··· Input

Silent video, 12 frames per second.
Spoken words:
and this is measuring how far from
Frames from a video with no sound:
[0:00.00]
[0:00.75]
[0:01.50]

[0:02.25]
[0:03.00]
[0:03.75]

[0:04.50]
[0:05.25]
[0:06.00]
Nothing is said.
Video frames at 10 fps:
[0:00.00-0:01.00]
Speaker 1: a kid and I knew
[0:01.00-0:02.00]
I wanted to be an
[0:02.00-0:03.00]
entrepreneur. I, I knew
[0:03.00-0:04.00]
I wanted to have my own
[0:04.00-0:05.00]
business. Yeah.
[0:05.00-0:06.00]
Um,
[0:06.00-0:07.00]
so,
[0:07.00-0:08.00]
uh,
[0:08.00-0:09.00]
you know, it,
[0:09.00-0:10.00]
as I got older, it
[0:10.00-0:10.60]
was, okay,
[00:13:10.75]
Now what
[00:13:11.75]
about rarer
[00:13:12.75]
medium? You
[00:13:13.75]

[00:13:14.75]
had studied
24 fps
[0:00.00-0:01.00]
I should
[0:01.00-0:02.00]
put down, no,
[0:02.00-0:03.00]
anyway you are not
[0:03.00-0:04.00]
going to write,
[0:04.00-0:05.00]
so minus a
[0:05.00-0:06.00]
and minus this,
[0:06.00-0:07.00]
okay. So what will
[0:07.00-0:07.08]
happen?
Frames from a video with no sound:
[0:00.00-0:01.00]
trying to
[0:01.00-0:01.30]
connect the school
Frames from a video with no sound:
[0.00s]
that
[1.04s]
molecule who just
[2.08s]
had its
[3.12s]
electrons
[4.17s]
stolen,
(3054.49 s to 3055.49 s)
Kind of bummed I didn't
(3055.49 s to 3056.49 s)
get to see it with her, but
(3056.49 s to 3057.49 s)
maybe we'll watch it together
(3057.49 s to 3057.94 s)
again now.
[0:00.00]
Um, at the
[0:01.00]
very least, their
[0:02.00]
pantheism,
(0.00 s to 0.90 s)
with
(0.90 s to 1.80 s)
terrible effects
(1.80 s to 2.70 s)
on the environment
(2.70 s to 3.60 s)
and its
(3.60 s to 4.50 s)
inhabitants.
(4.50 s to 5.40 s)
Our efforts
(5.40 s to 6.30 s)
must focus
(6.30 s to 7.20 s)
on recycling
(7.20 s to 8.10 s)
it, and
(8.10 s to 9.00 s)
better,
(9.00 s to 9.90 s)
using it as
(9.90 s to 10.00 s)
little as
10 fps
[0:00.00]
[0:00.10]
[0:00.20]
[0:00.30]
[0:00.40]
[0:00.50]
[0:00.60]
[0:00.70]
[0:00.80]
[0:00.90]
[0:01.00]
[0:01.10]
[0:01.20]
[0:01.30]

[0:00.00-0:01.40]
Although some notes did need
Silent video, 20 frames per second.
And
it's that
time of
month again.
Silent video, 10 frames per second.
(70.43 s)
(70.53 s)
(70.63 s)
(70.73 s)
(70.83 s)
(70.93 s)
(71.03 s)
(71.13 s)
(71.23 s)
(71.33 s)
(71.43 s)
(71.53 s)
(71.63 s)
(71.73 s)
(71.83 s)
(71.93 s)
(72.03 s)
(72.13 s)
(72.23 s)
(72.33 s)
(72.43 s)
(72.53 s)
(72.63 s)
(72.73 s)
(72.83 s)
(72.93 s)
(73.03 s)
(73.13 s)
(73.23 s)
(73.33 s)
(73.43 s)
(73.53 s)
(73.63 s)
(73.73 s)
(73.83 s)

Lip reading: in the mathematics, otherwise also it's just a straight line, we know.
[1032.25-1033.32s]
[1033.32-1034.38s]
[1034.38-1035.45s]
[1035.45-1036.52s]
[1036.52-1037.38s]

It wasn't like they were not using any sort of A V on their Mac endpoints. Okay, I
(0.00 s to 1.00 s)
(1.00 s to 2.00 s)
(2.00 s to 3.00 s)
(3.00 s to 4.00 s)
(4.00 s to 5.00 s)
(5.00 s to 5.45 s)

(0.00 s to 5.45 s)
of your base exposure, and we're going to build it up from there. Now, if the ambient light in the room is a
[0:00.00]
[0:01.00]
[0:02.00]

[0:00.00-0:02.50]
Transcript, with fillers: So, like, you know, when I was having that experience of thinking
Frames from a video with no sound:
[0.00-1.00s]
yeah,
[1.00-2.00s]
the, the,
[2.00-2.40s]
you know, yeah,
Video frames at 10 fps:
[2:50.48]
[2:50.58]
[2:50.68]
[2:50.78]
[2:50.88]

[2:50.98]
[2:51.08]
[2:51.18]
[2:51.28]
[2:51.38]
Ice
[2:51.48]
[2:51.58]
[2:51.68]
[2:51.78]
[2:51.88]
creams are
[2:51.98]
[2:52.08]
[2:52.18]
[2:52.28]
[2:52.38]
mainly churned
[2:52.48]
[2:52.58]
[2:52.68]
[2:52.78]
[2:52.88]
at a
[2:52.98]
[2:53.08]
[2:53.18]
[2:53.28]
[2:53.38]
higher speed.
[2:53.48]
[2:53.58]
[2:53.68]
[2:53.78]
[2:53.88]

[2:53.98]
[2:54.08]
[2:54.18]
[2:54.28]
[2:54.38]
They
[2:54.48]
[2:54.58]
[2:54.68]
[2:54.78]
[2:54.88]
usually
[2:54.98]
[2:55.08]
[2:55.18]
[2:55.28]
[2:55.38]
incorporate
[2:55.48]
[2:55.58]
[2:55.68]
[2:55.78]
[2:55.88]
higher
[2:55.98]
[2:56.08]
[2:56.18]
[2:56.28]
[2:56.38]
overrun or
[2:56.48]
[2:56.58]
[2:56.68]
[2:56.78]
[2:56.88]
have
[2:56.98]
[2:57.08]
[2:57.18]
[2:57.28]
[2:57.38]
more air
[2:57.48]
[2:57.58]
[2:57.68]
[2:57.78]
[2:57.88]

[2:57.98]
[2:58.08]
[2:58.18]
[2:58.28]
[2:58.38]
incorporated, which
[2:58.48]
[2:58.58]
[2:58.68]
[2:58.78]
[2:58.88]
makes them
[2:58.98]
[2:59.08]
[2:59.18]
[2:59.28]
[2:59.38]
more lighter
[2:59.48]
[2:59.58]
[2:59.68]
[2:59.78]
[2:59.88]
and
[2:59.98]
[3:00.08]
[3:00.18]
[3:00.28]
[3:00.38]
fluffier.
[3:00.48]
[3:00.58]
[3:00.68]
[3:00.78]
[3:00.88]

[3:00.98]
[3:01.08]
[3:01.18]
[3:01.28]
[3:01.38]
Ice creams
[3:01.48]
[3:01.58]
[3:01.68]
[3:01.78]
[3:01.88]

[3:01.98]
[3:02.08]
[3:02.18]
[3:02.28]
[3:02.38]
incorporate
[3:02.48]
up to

······

Directions ->
What you should produce is an exact retyping of every line above.

Answer space ->
Silent video, 12 frames per second.
Spoken words:
and this is measuring how far from
Frames from a video with no sound:
[0:00.00]
[0:00.75]
[0:01.50]

[0:02.25]
[0:03.00]
[0:03.75]

[0:04.50]
[0:05.25]
[0:06.00]
Nothing is said.
Video frames at 10 fps:
[0:00.00-0:01.00]
Speaker 1: a kid and I knew
[0:01.00-0:02.00]
I wanted to be an
[0:02.00-0:03.00]
entrepreneur. I, I knew
[0:03.00-0:04.00]
I wanted to have my own
[0:04.00-0:05.00]
business. Yeah.
[0:05.00-0:06.00]
Um,
[0:06.00-0:07.00]
so,
[0:07.00-0:08.00]
uh,
[0:08.00-0:09.00]
you know, it,
[0:09.00-0:10.00]
as I got older, it
[0:10.00-0:10.60]
was, okay,
[00:13:10.75]
Now what
[00:13:11.75]
about rarer
[00:13:12.75]
medium? You
[00:13:13.75]

[00:13:14.75]
had studied
24 fps
[0:00.00-0:01.00]
I should
[0:01.00-0:02.00]
put down, no,
[0:02.00-0:03.00]
anyway you are not
[0:03.00-0:04.00]
going to write,
[0:04.00-0:05.00]
so minus a
[0:05.00-0:06.00]
and minus this,
[0:06.00-0:07.00]
okay. So what will
[0:07.00-0:07.08]
happen?
Frames from a video with no sound:
[0:00.00-0:01.00]
trying to
[0:01.00-0:01.30]
connect the school
Frames from a video with no sound:
[0.00s]
that
[1.04s]
molecule who just
[2.08s]
had its
[3.12s]
electrons
[4.17s]
stolen,
(3054.49 s to 3055.49 s)
Kind of bummed I didn't
(3055.49 s to 3056.49 s)
get to see it with her, but
(3056.49 s to 3057.49 s)
maybe we'll watch it together
(3057.49 s to 3057.94 s)
again now.
[0:00.00]
Um, at the
[0:01.00]
very least, their
[0:02.00]
pantheism,
(0.00 s to 0.90 s)
with
(0.90 s to 1.80 s)
terrible effects
(1.80 s to 2.70 s)
on the environment
(2.70 s to 3.60 s)
and its
(3.60 s to 4.50 s)
inhabitants.
(4.50 s to 5.40 s)
Our efforts
(5.40 s to 6.30 s)
must focus
(6.30 s to 7.20 s)
on recycling
(7.20 s to 8.10 s)
it, and
(8.10 s to 9.00 s)
better,
(9.00 s to 9.90 s)
using it as
(9.90 s to 10.00 s)
little as
10 fps
[0:00.00]
[0:00.10]
[0:00.20]
[0:00.30]
[0:00.40]
[0:00.50]
[0:00.60]
[0:00.70]
[0:00.80]
[0:00.90]
[0:01.00]
[0:01.10]
[0:01.20]
[0:01.30]

[0:00.00-0:01.40]
Although some notes did need
Silent video, 20 frames per second.
And
it's that
time of
month again.
Silent video, 10 frames per second.
(70.43 s)
(70.53 s)
(70.63 s)
(70.73 s)
(70.83 s)
(70.93 s)
(71.03 s)
(71.13 s)
(71.23 s)
(71.33 s)
(71.43 s)
(71.53 s)
(71.63 s)
(71.73 s)
(71.83 s)
(71.93 s)
(72.03 s)
(72.13 s)
(72.23 s)
(72.33 s)
(72.43 s)
(72.53 s)
(72.63 s)
(72.73 s)
(72.83 s)
(72.93 s)
(73.03 s)
(73.13 s)
(73.23 s)
(73.33 s)
(73.43 s)
(73.53 s)
(73.63 s)
(73.73 s)
(73.83 s)

Lip reading: in the mathematics, otherwise also it's just a straight line, we know.
[1032.25-1033.32s]
[1033.32-1034.38s]
[1034.38-1035.45s]
[1035.45-1036.52s]
[1036.52-1037.38s]

It wasn't like they were not using any sort of A V on their Mac endpoints. Okay, I
(0.00 s to 1.00 s)
(1.00 s to 2.00 s)
(2.00 s to 3.00 s)
(3.00 s to 4.00 s)
(4.00 s to 5.00 s)
(5.00 s to 5.45 s)

(0.00 s to 5.45 s)
of your base exposure, and we're going to build it up from there. Now, if the ambient light in the room is a
[0:00.00]
[0:01.00]
[0:02.00]

[0:00.00-0:02.50]
Transcript, with fillers: So, like, you know, when I was having that experience of thinking
Frames from a video with no sound:
[0.00-1.00s]
yeah,
[1.00-2.00s]
the, the,
[2.00-2.40s]
you know, yeah,
Video frames at 10 fps:
[2:50.48]
[2:50.58]
[2:50.68]
[2:50.78]
[2:50.88]

[2:50.98]
[2:51.08]
[2:51.18]
[2:51.28]
[2:51.38]
Ice
[2:51.48]
[2:51.58]
[2:51.68]
[2:51.78]
[2:51.88]
creams are
[2:51.98]
[2:52.08]
[2:52.18]
[2:52.28]
[2:52.38]
mainly churned
[2:52.48]
[2:52.58]
[2:52.68]
[2:52.78]
[2:52.88]
at a
[2:52.98]
[2:53.08]
[2:53.18]
[2:53.28]
[2:53.38]
higher speed.
[2:53.48]
[2:53.58]
[2:53.68]
[2:53.78]
[2:53.88]

[2:53.98]
[2:54.08]
[2:54.18]
[2:54.28]
[2:54.38]
They
[2:54.48]
[2:54.58]
[2:54.68]
[2:54.78]
[2:54.88]
usually
[2:54.98]
[2:55.08]
[2:55.18]
[2:55.28]
[2:55.38]
incorporate
[2:55.48]
[2:55.58]
[2:55.68]
[2:55.78]
[2:55.88]
higher
[2:55.98]
[2:56.08]
[2:56.18]
[2:56.28]
[2:56.38]
overrun or
[2:56.48]
[2:56.58]
[2:56.68]
[2:56.78]
[2:56.88]
have
[2:56.98]
[2:57.08]
[2:57.18]
[2:57.28]
[2:57.38]
more air
[2:57.48]
[2:57.58]
[2:57.68]
[2:57.78]
[2:57.88]

[2:57.98]
[2:58.08]
[2:58.18]
[2:58.28]
[2:58.38]
incorporated, which
[2:58.48]
[2:58.58]
[2:58.68]
[2:58.78]
[2:58.88]
makes them
[2:58.98]
[2:59.08]
[2:59.18]
[2:59.28]
[2:59.38]
more lighter
[2:59.48]
[2:59.58]
[2:59.68]
[2:59.78]
[2:59.88]
and
[2:59.98]
[3:00.08]
[3:00.18]
[3:00.28]
[3:00.38]
fluffier.
[3:00.48]
[3:00.58]
[3:00.68]
[3:00.78]
[3:00.88]

[3:00.98]
[3:01.08]
[3:01.18]
[3:01.28]
[3:01.38]
Ice creams
[3:01.48]
[3:01.58]
[3:01.68]
[3:01.78]
[3:01.88]

[3:01.98]
[3:02.08]
[3:02.18]
[3:02.28]
[3:02.38]
incorporate
[3:02.48]
up to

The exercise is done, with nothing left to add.